* [Task instructions]
Print all of the records. Exclude the images.

Available records below:

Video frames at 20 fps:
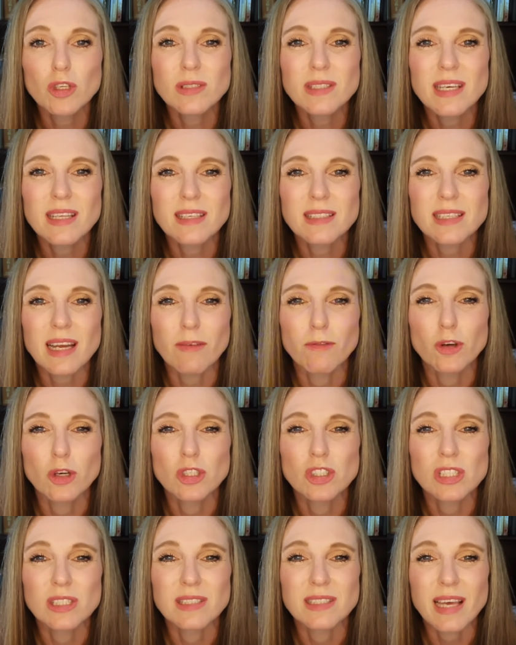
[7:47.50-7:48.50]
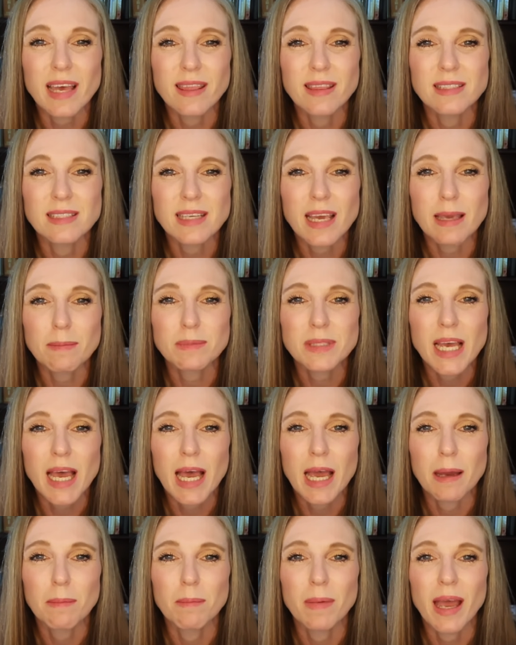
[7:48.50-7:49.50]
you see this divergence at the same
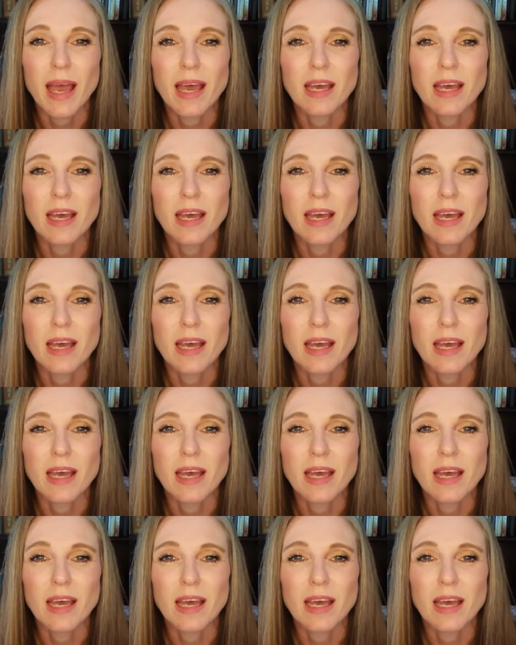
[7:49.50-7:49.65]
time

End of Available records.

* [Reply]
Video frames at 20 fps:
[7:47.50-7:48.50]
[7:48.50-7:49.50]
you see this divergence at the same
[7:49.50-7:49.65]
time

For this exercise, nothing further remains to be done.